Rachel et James se rencontrent dans la librairie où ils travaillent tous les deux et ils se rendent vite compte des affinités ou points communs qui les unissent :
un humour plutôt noir, un sens de la repartie irrésistible, beaucoup d’autodérision et des porte-monnaie vides. Se mettre en colocation est une évidence venant sublimer ce coup de foudre amical. Dès lors, dans leur maison délabrée de Shandon Street, dans cette ville de Cork durement touchée par la crise financière du début des années 2010, ils vont tout partager : la junk food et l’alcool bon marché, les soirées aux pubs, les discussions intimes et un sacré béguin pour le Dr Byrne, professeur de lettres dans la fac où Rachel termine ses études.

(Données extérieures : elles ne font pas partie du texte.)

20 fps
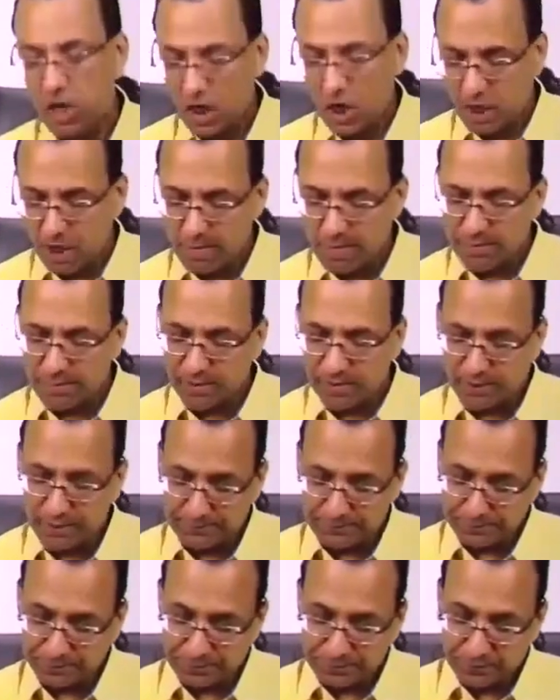Remember
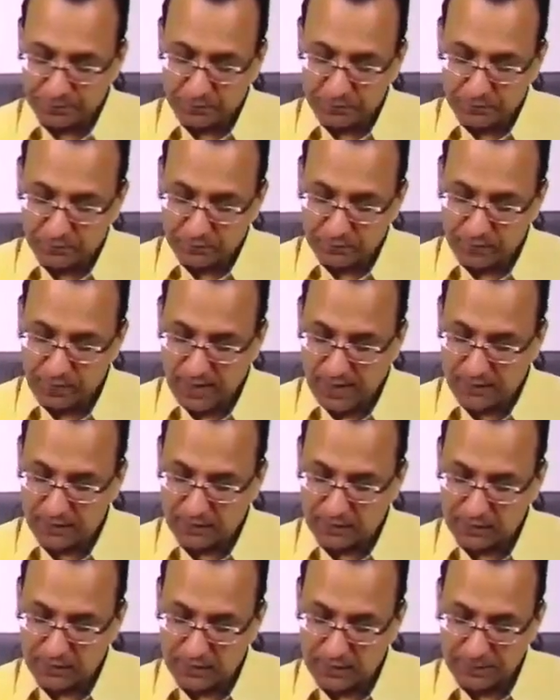that
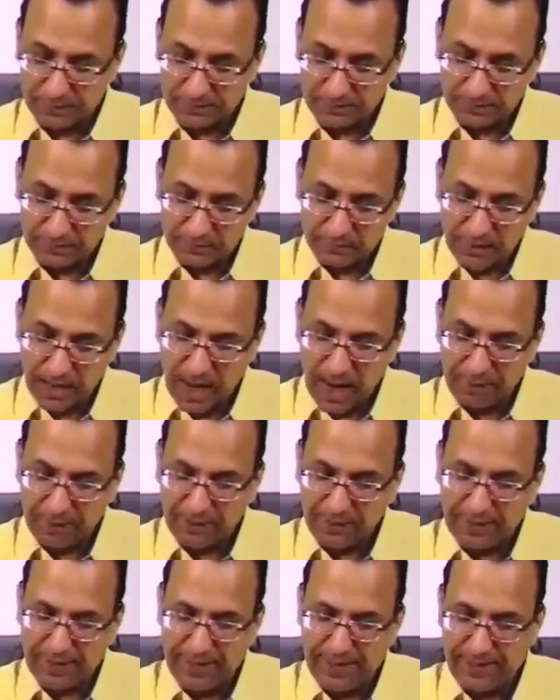
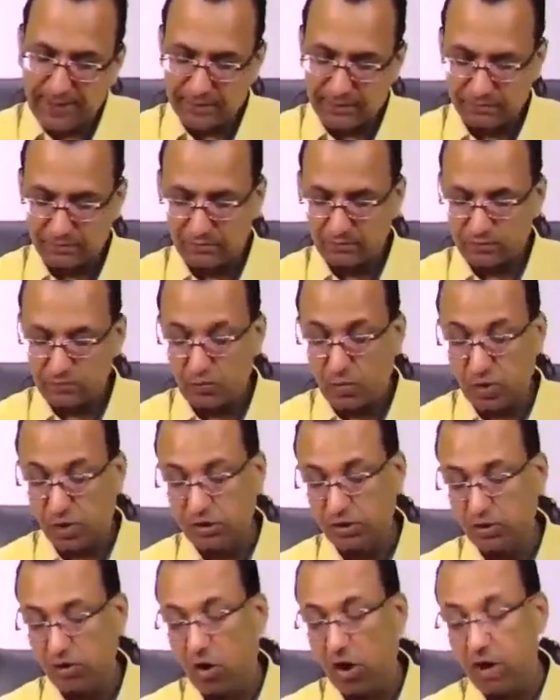epithelium
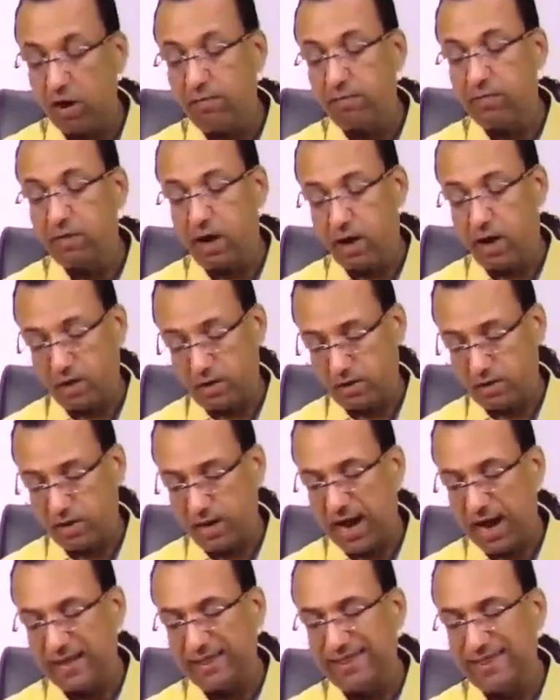was columnar
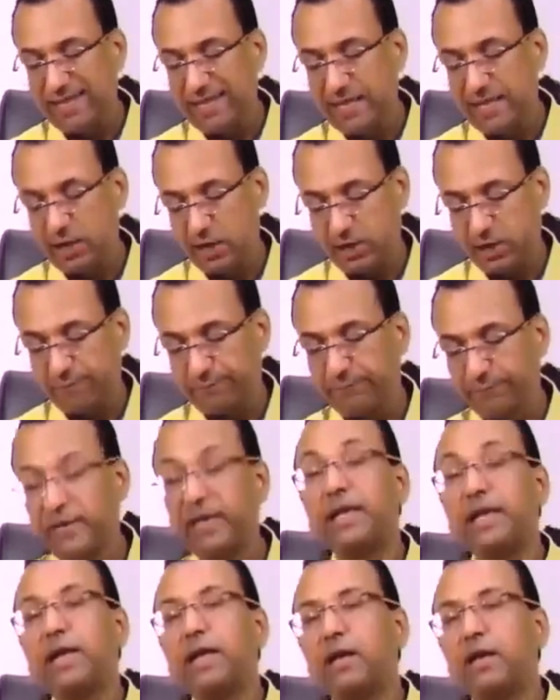at the
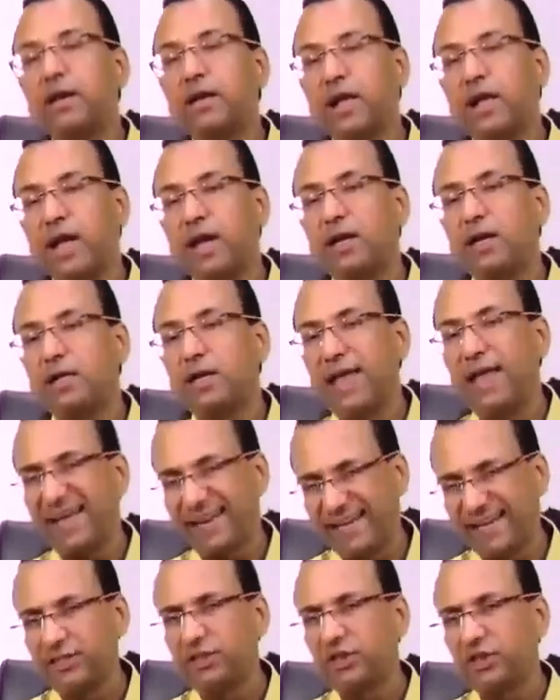beginning, like
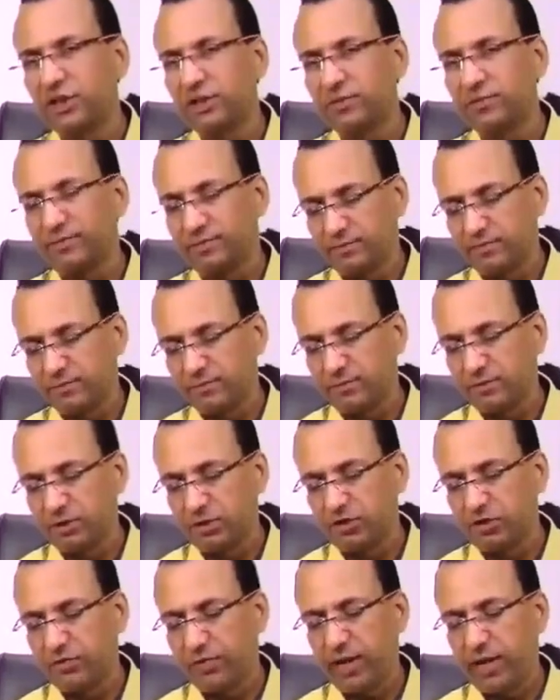larynx,
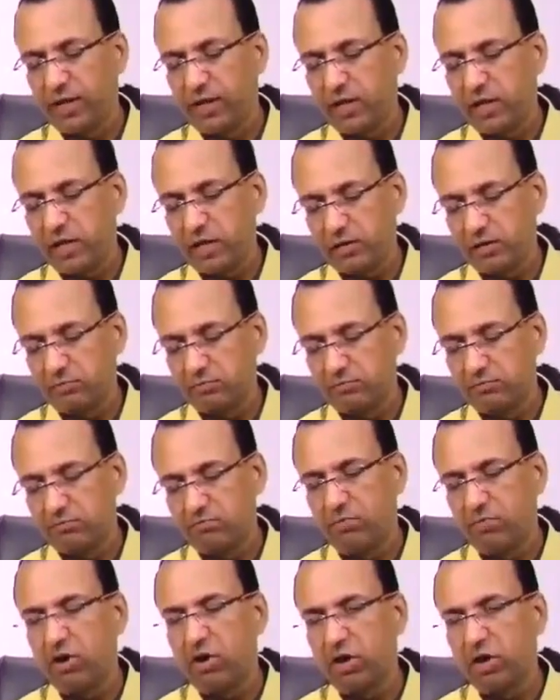trachea,
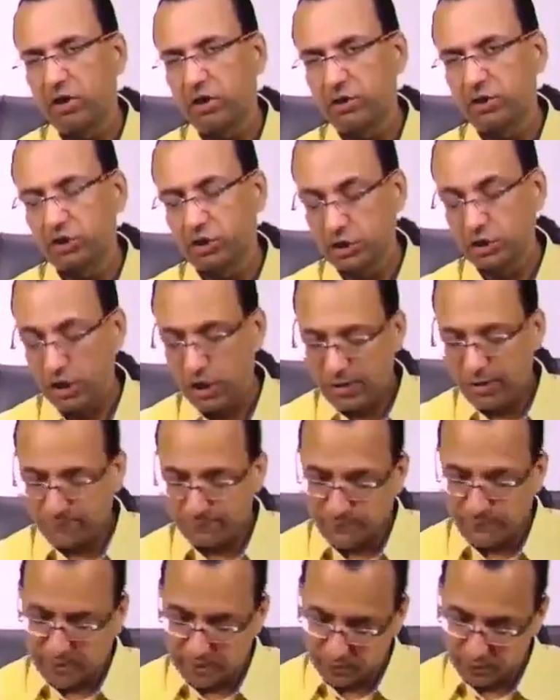bronchus.
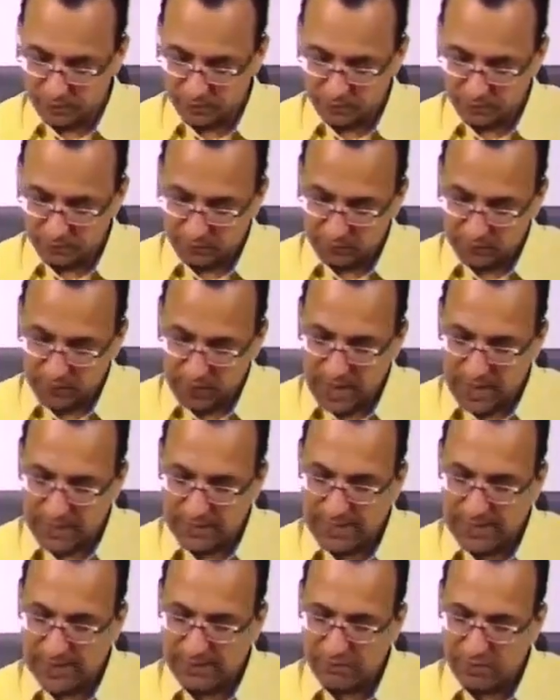But at
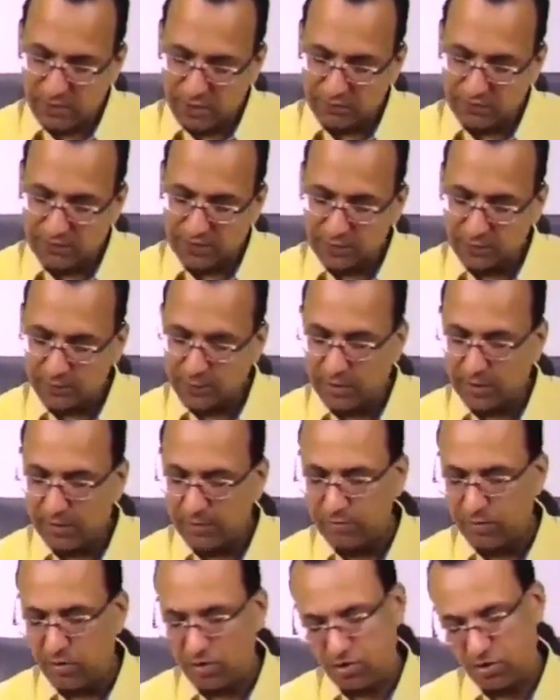the level of respiratory
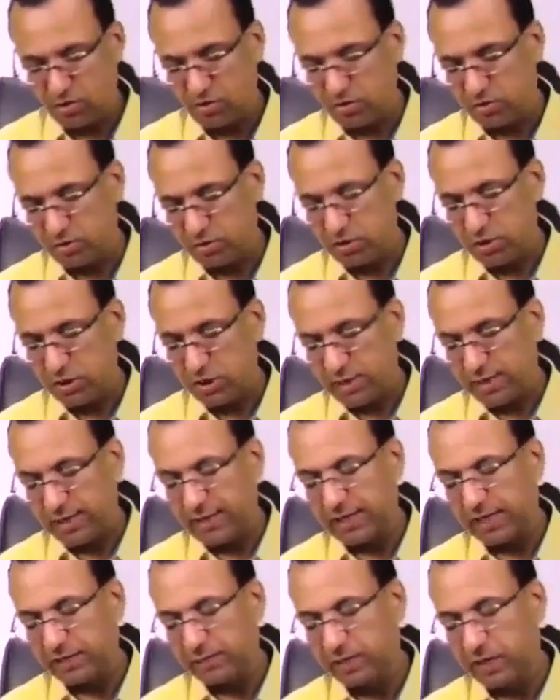bronchiole, it
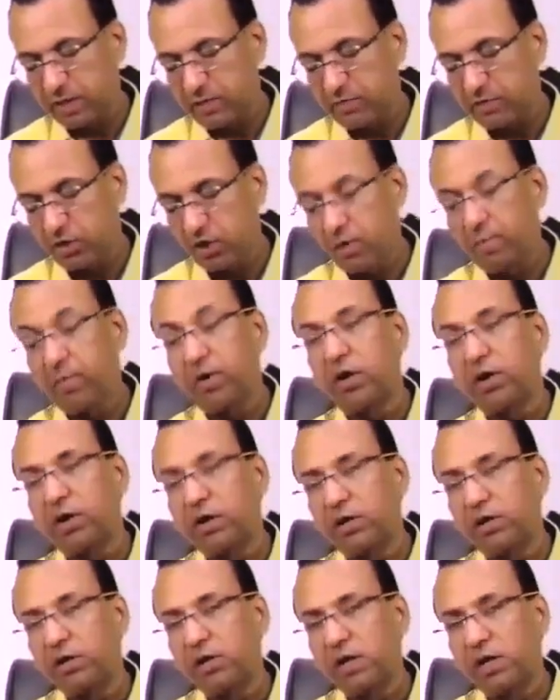has become
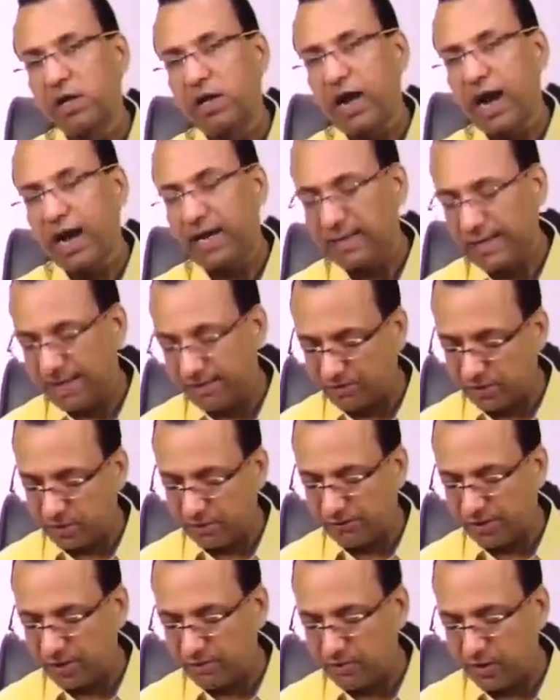cuboidal. At the level of
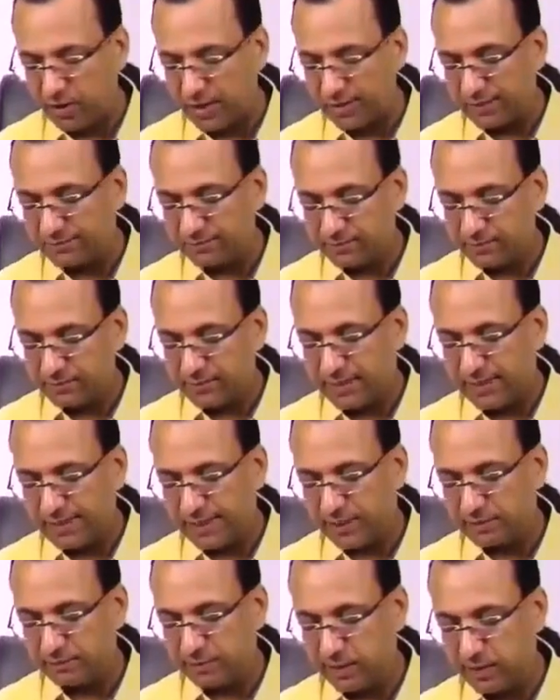alveoli, it
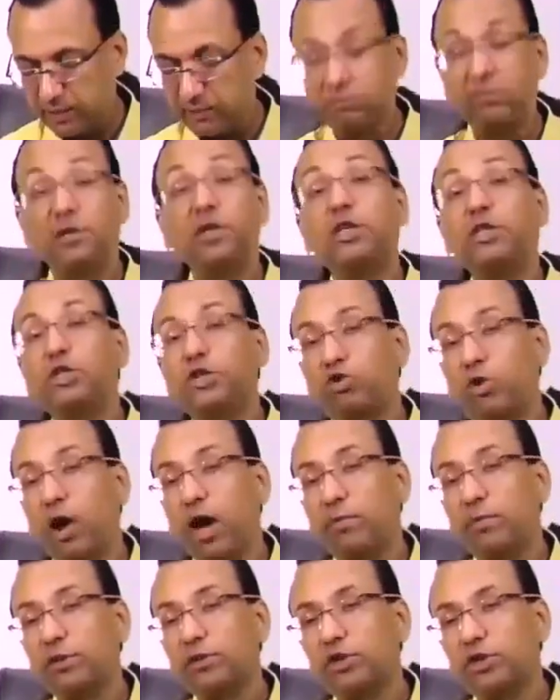has become
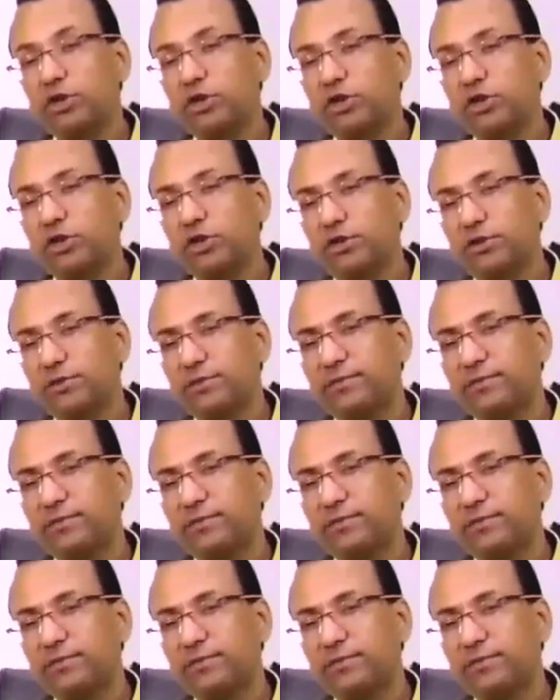squamous.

C’est James qui gagne l’amour du bel enseignant, sous le nez de sa meilleure amie obligée de taire le secret des deux amants.
Rachel ne s’épargne pas dans cette chronique d’une jeunesse irlandaise aux prises avec les difficultés de rentrer dans l’âge adulte, surtout quand on désire par-dessus tout conserver l’immaturité délicieuse des années précédant les obligations. Le récit suit le parcours des deux amis sur une décennie, leurs amours, leurs désirs, leurs emmerdes et la jeune femme retrace avec une sincérité désarmante nombre de ses gaffes et la multitude de blessures qui ont émaillé son existence. La vie en Irlande, dans une cité minuscule qui prend des allures de microcosme, dans un pays encore marqué par le poids de la religion, des traditions, des valeurs familiales, n’a rien de doux ou bienveillant envers ceux qui rêvent d’émancipation.
Le premier roman de Caroline O’Donoghue saisit par son efficacité, le plaisir qu’on éprouve à suivre cette histoire bouleversante malgré le jeune âge de l’autrice. L’empathie que l’on ressent pour ces deux personnages inséparables, unis par un amour indéfectible, grandit au fil des pages à mesure qu’on craint ce qui pourrait advenir de leur relation. On rit beaucoup avec le couple, à propos de tout et rien, de leurs déconvenues, de leurs mesquineries passagères. On pleure aussi, face aux tourments qu’ils endurent, face aux lâchetés dont ils sont victimes. La narration, portée par des dialogues subtils et vifs, souvent très drôles, progresse par flashbacks et grâce aux réflexions de l’héroïne sur leur petit monde et les répercussions de leur environnement sur leurs propres existences ou leurs choix concernant leur avenir. Les retards sociétaux associés au krach boursier poussent les jeunes à l’exil. L’avortement demeure interdit, l’hypocrisie, les faux-semblants qui étouffent font voir Londres ou New-York comme des terres de liberté. Les millenials quittent l’Irlande en masse, fuient le jugement des autres, les faux semblants, cette obligation de mentir, de cacher si l’on veut être heureux.
La fin du texte permet de mesurer le chemin parcouru. Le droit à l’IVG, la dépénalisation de l’homosexualité, la libéralisation des mœurs, la moindre emprise de la religion sont des bols d’air salutaires. Il était temps. Pour que toutes les adorables petites personnes comme Rachel et James vivent enfin pleinement, sans éprouver de honte, sans avoir peur des conséquences de leurs actes, minables ou grandioses, sur leur réputation.